No Fault Divorce – Whose Fault Is It anyway?

Aug 8, 2012 by

Divorce can be stressful for all of the parties involved, and it is not always the best way to handle marital strife. Unfortunately, circumstances may arise that forces one party to file for divorce because it may be the best decision for the whole family. Each state controls divorce laws and grounds for divorce, and while some divorce laws are similar in many states, others have completely different rules. Grounds for divorce and burden of proof vary slightly from state to state.

Grounds for divorce in most states fall under fault or no-fault categories. Some states have one or the other, some have only no-fault divorces.

States with no-fault divorce only:

  • Colorado
  • Washington D.C.
  • Hawaii
  • Iowa
  • Kentucky
  • Michigan
  • Minnesota
  • Missouri
  • Montana
  • Washington
  • Wisconsin

No-fault divorce means that the marriage can be dissolved if at least one party believes that the marriage is irretrievably broken. This spouse must show the court that the marriage is broken and that there is no chance of reconciling. If both spouses agree that the marriage is irretrievably broken, neither spouse must submit proof. A marriage can be irretrievably broken if the couple has been living separate for a stated period of time or if there are any irreconcilable differences. It is not difficult to show that a marriage is irretrievably broken, but each state has different requirements or proof to show that the marriage is irretrievably broken.

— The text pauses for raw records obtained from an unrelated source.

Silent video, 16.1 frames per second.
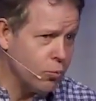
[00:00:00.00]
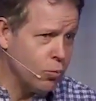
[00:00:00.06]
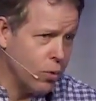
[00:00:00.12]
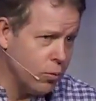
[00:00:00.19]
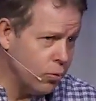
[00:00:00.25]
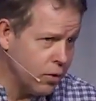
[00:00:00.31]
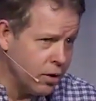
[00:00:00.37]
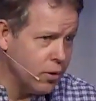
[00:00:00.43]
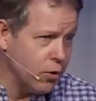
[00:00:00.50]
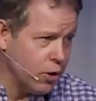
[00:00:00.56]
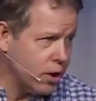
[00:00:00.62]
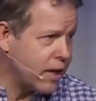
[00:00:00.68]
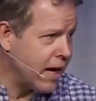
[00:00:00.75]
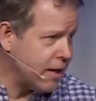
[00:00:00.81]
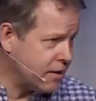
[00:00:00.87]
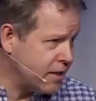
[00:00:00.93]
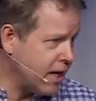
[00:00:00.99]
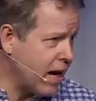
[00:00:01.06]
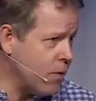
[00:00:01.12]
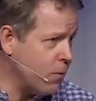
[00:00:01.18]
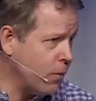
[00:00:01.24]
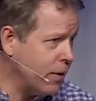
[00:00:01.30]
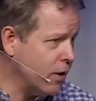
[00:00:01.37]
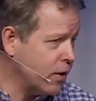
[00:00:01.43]
what we look at today
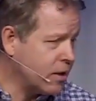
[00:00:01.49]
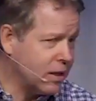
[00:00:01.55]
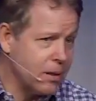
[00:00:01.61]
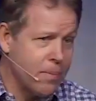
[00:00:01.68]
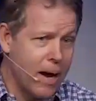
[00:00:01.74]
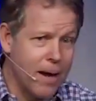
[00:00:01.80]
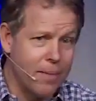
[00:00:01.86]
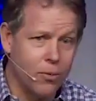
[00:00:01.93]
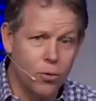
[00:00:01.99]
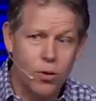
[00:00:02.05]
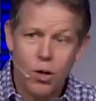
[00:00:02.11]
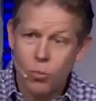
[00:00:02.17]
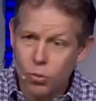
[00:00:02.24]
when we look at the Bible,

Most states have both fault and no-fault divorces where the petitioner can file for divorce on the grounds that the marriage is irretrievably broken, or that the respondent has destroyed the marriage by committing acts, such as adultery, abusive treatment, excessive use of drugs or alcohol, imprisonment, desertion, or insanity. These acts are most common among states that have a fault divorce, but each state varies. Some states, including Alabama and Utah, allow one spouse to file for divorce if the other is impotent. The petitioner must prove a fault divorce to the court, or both spouses must agree and substantiate the claim.

Some states, such as Maryland and New York, require one spouse to be at fault unless the couple has been living apart for a certain period of time (usually at least one year or more).

Every state has different grounds for divorce, and while they may allow the same reasons to file for divorce, one state may require a spouse to proof that the marriage is irretrievably broken while another may not. It is up to you to know the laws in your state.